▶ _Aim of the exercise_: Only the text should come through, so restate the listing exactly and drop its images.
Provided records section start
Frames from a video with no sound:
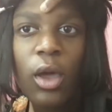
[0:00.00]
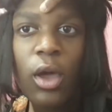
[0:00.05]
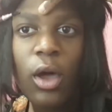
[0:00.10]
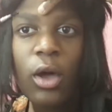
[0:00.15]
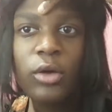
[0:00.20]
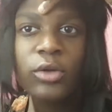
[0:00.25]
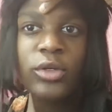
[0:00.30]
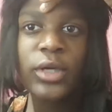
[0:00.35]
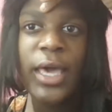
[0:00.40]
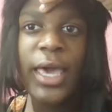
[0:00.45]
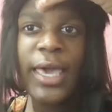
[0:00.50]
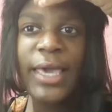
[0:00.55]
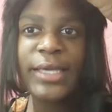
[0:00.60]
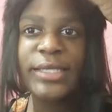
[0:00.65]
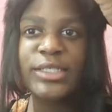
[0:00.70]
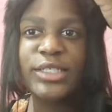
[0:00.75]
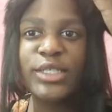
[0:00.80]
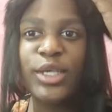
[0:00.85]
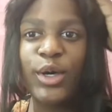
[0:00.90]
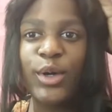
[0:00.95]

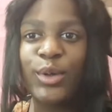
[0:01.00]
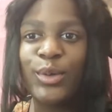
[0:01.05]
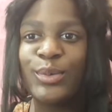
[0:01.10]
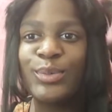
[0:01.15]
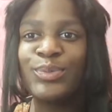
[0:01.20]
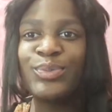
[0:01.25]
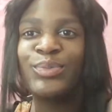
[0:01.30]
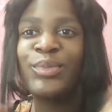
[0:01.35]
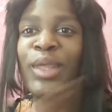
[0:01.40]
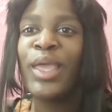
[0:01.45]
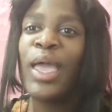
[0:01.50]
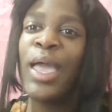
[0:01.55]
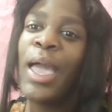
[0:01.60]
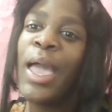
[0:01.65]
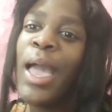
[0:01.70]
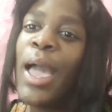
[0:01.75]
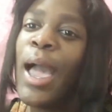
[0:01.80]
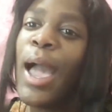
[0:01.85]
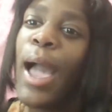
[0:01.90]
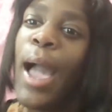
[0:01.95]
Okay, so
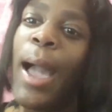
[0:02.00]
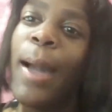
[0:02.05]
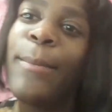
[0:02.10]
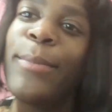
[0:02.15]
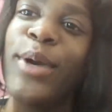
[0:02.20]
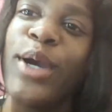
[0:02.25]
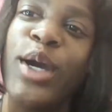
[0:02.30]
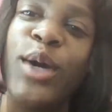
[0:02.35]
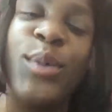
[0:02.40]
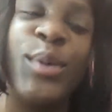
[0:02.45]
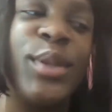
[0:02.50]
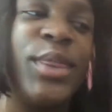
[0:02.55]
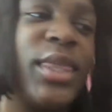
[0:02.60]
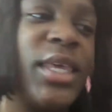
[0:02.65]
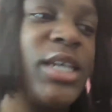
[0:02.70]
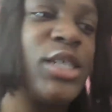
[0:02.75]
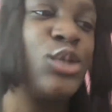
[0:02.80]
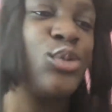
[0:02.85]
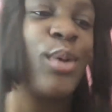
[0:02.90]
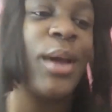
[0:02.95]
I'm good with
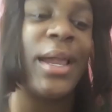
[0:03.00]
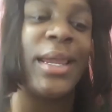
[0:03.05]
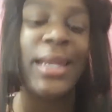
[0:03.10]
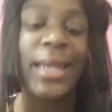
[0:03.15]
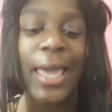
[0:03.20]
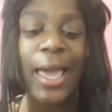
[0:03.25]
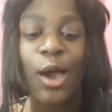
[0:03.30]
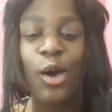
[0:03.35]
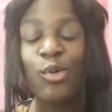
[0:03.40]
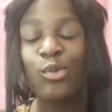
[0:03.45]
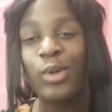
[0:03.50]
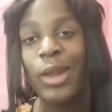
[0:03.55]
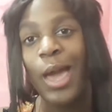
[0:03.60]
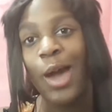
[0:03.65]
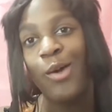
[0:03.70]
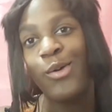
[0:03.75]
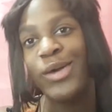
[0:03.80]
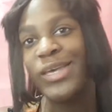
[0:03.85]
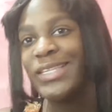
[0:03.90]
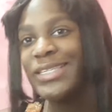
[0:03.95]
this right now.
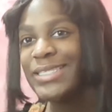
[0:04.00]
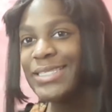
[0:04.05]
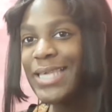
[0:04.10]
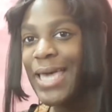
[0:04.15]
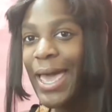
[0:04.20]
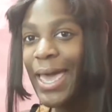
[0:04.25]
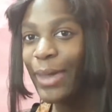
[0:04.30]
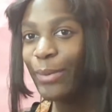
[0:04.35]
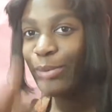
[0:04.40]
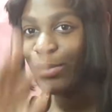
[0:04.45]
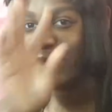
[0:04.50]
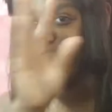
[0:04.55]
Now it's time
Provided records section end
▶ _Result of this task_:
Frames from a video with no sound:
[0:00.00]
[0:00.05]
[0:00.10]
[0:00.15]
[0:00.20]
[0:00.25]
[0:00.30]
[0:00.35]
[0:00.40]
[0:00.45]
[0:00.50]
[0:00.55]
[0:00.60]
[0:00.65]
[0:00.70]
[0:00.75]
[0:00.80]
[0:00.85]
[0:00.90]
[0:00.95]

[0:01.00]
[0:01.05]
[0:01.10]
[0:01.15]
[0:01.20]
[0:01.25]
[0:01.30]
[0:01.35]
[0:01.40]
[0:01.45]
[0:01.50]
[0:01.55]
[0:01.60]
[0:01.65]
[0:01.70]
[0:01.75]
[0:01.80]
[0:01.85]
[0:01.90]
[0:01.95]
Okay, so
[0:02.00]
[0:02.05]
[0:02.10]
[0:02.15]
[0:02.20]
[0:02.25]
[0:02.30]
[0:02.35]
[0:02.40]
[0:02.45]
[0:02.50]
[0:02.55]
[0:02.60]
[0:02.65]
[0:02.70]
[0:02.75]
[0:02.80]
[0:02.85]
[0:02.90]
[0:02.95]
I'm good with
[0:03.00]
[0:03.05]
[0:03.10]
[0:03.15]
[0:03.20]
[0:03.25]
[0:03.30]
[0:03.35]
[0:03.40]
[0:03.45]
[0:03.50]
[0:03.55]
[0:03.60]
[0:03.65]
[0:03.70]
[0:03.75]
[0:03.80]
[0:03.85]
[0:03.90]
[0:03.95]
this right now.
[0:04.00]
[0:04.05]
[0:04.10]
[0:04.15]
[0:04.20]
[0:04.25]
[0:04.30]
[0:04.35]
[0:04.40]
[0:04.45]
[0:04.50]
[0:04.55]
Now it's time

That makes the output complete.